Data:
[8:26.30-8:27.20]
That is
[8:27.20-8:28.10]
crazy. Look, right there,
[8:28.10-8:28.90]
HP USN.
...
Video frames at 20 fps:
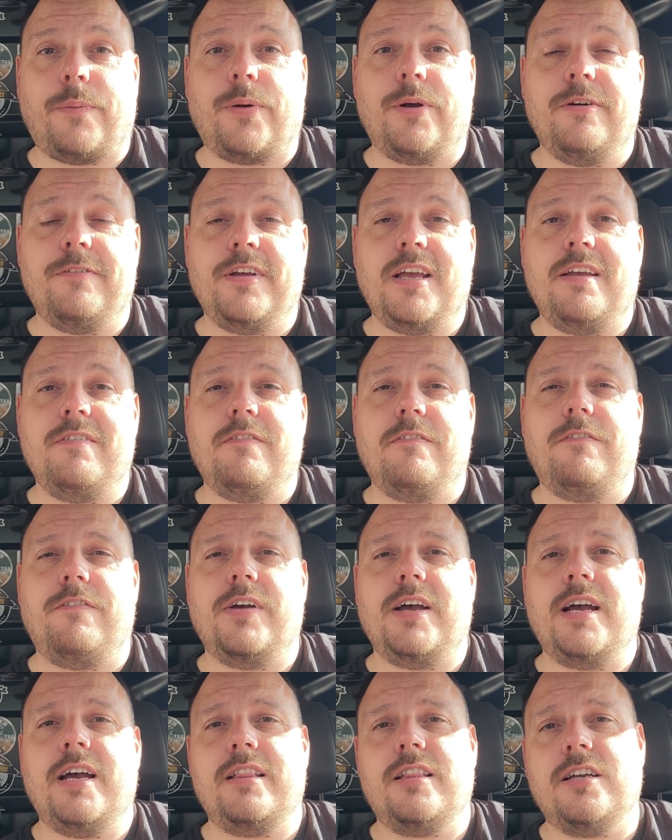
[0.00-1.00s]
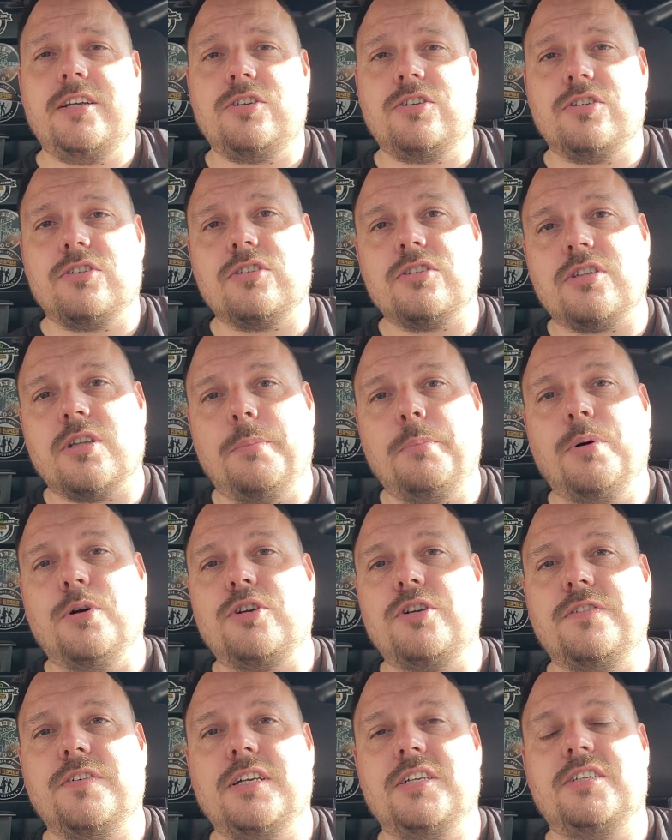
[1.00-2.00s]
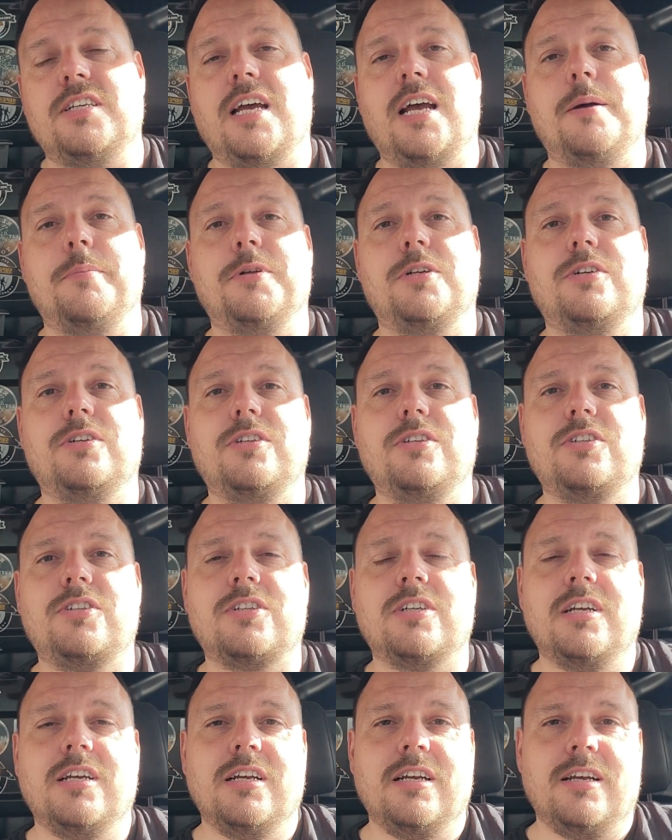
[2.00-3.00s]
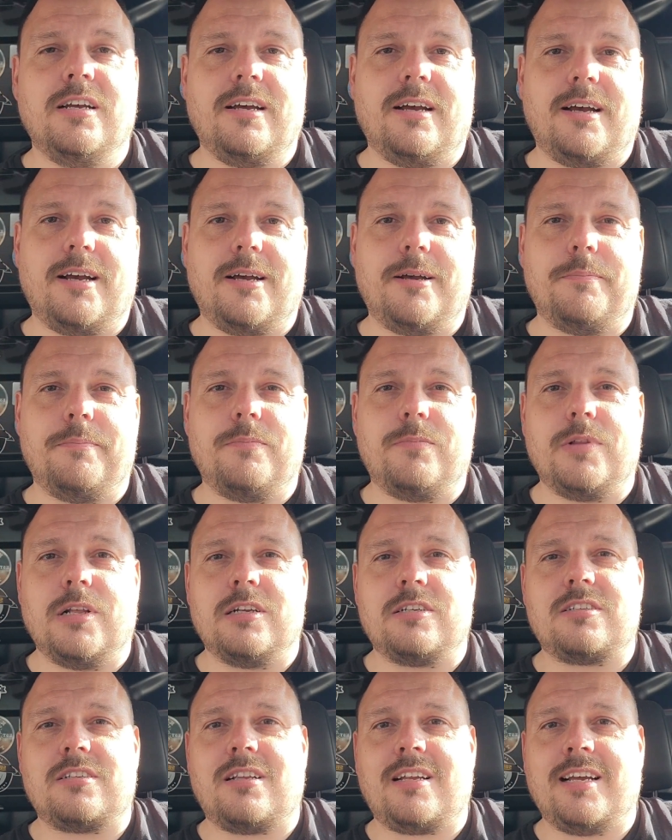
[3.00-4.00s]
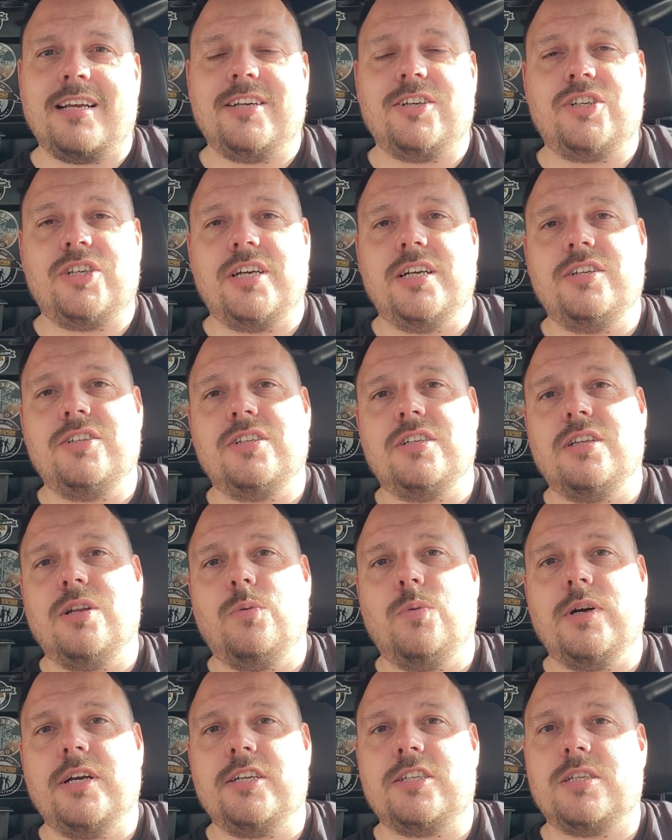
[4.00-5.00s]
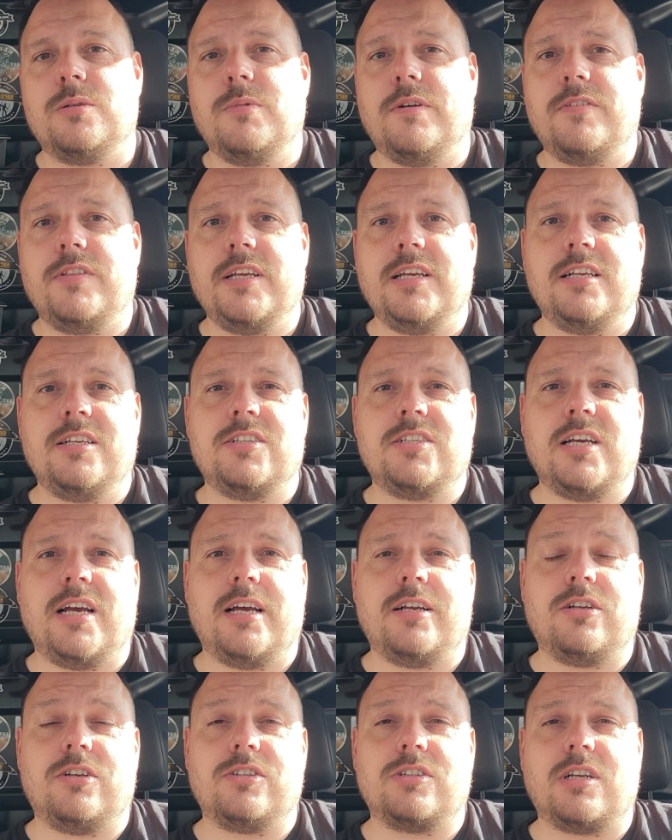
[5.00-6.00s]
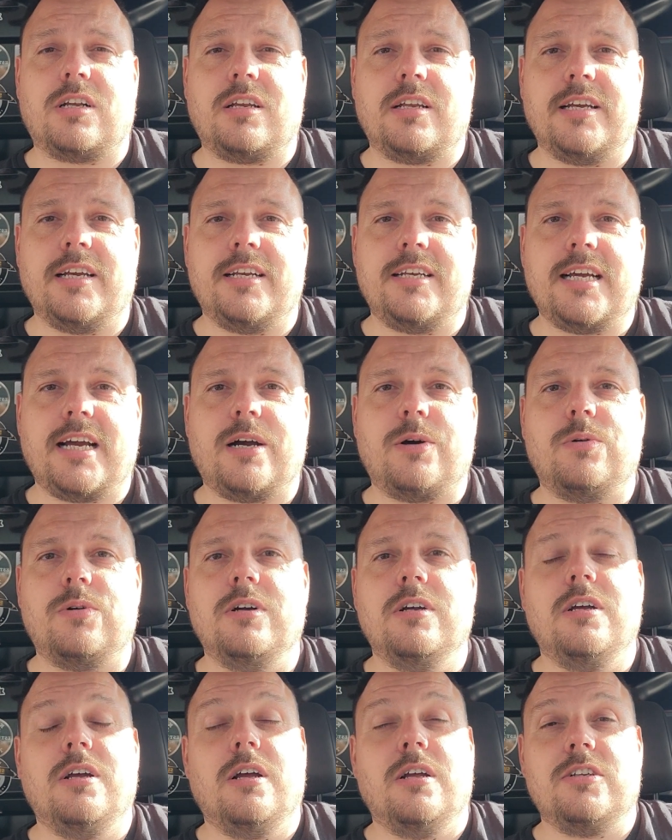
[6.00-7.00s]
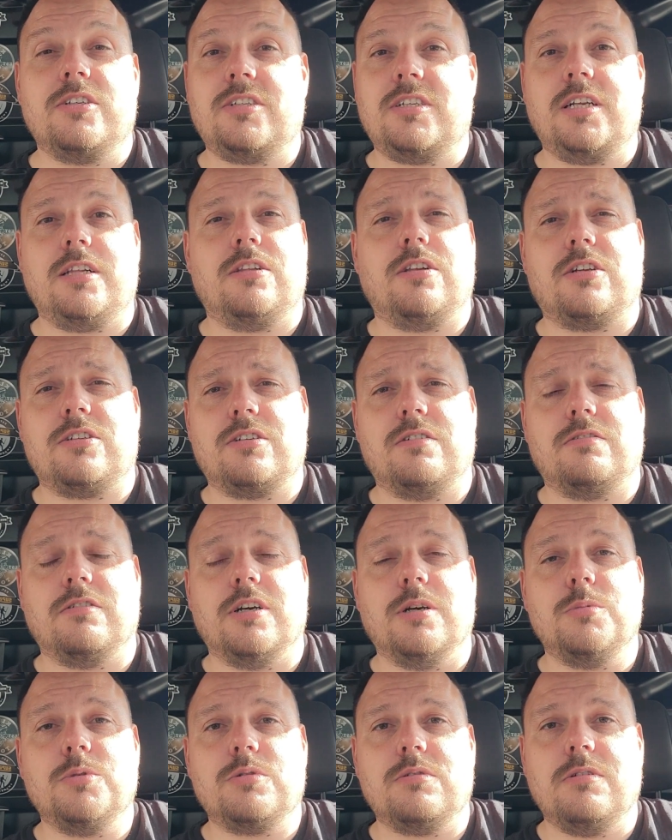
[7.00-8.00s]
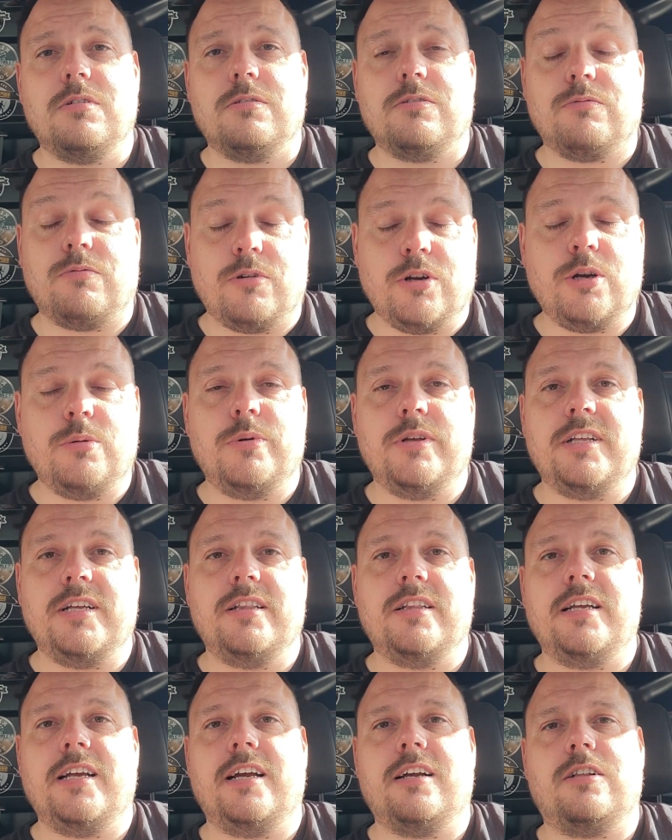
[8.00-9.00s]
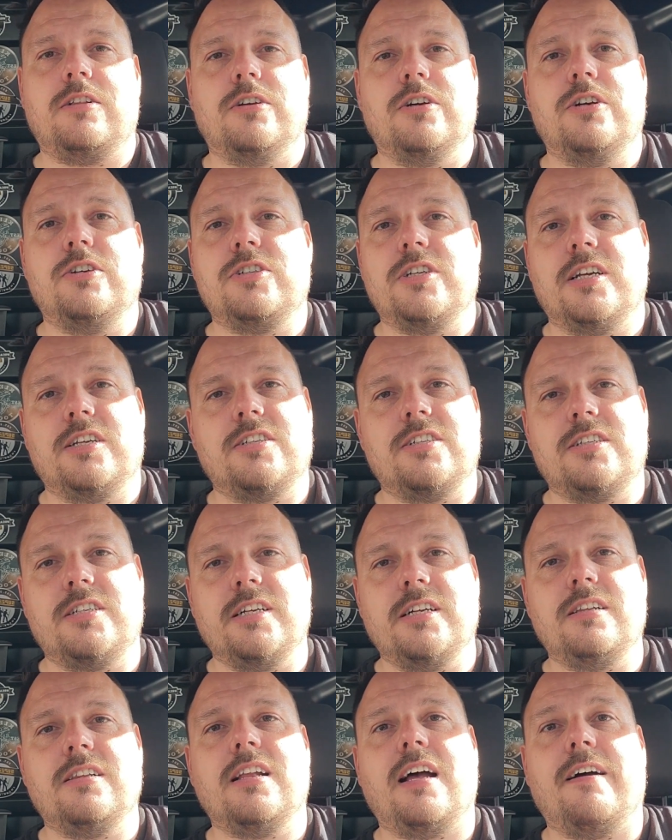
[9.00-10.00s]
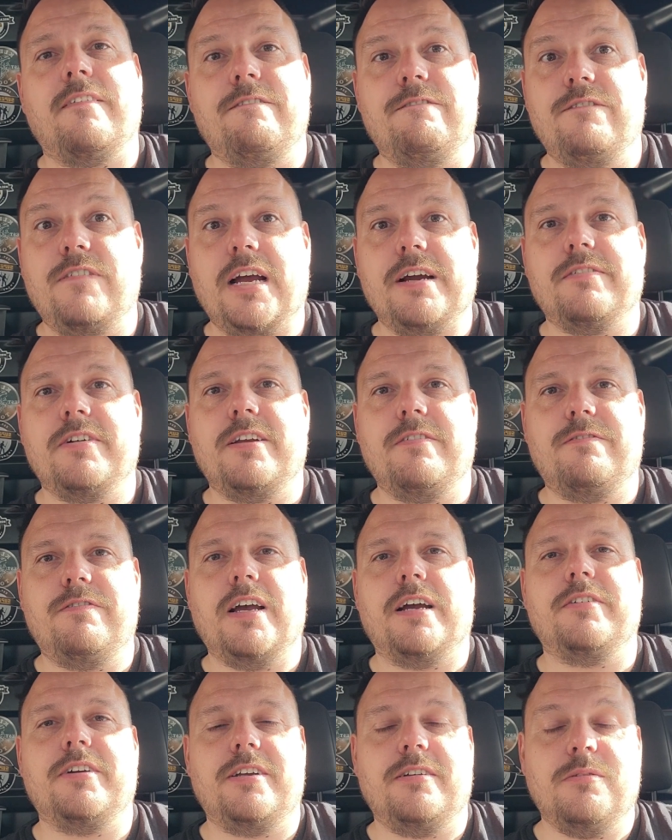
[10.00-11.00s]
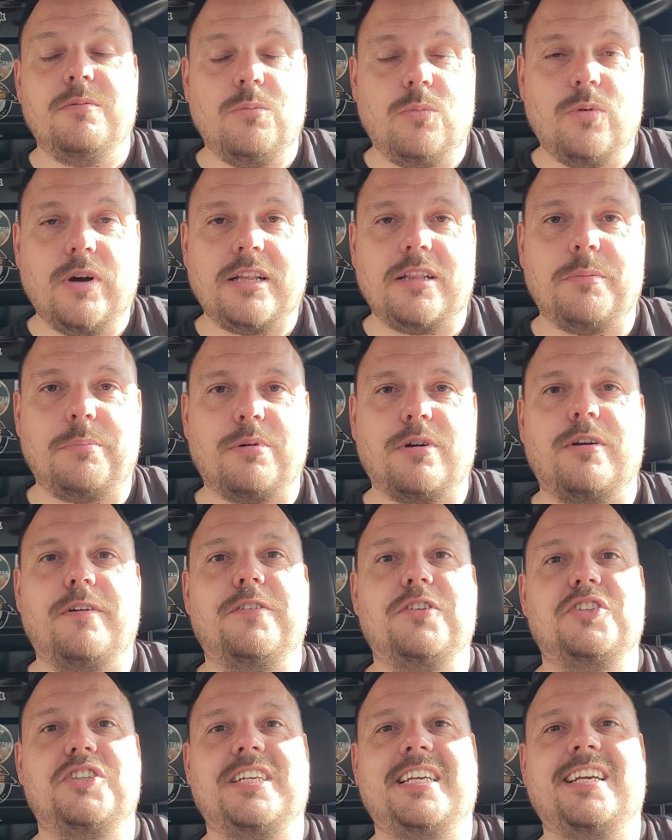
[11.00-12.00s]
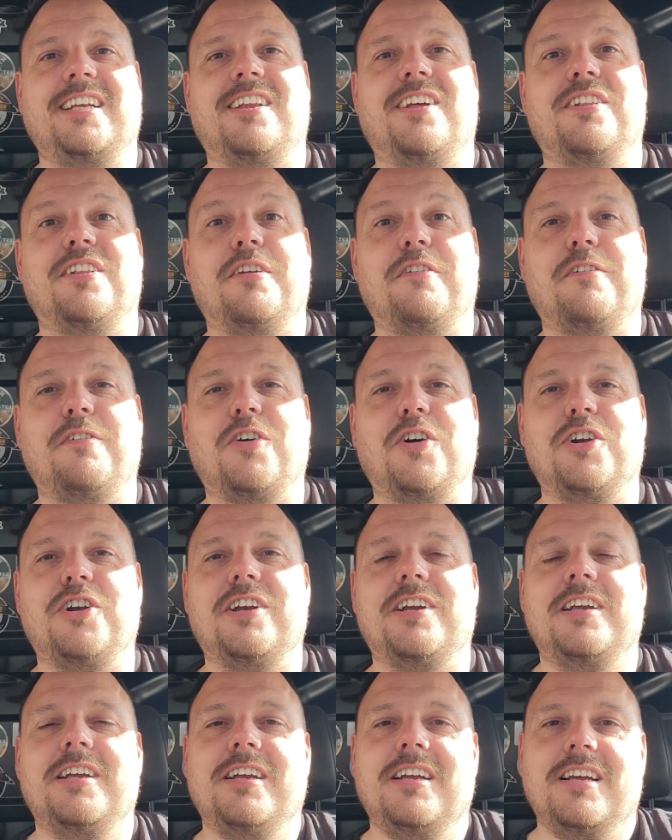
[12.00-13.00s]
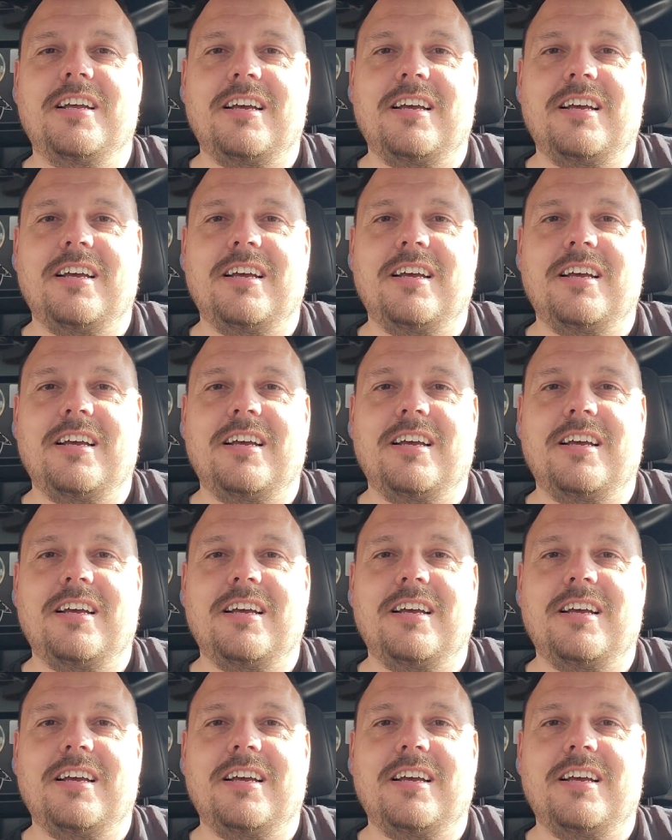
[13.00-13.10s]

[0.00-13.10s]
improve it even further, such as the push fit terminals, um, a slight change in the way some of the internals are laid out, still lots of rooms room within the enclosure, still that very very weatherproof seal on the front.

Task details: Those lines of the records above that run from the one containing "Video frames at" through the one containing "[13.00-13.10s]" should be returned exactly, with no pictures among them.

Output for this task:
Video frames at 20 fps:
[0.00-1.00s]
[1.00-2.00s]
[2.00-3.00s]
[3.00-4.00s]
[4.00-5.00s]
[5.00-6.00s]
[6.00-7.00s]
[7.00-8.00s]
[8.00-9.00s]
[9.00-10.00s]
[10.00-11.00s]
[11.00-12.00s]
[12.00-13.00s]
[13.00-13.10s]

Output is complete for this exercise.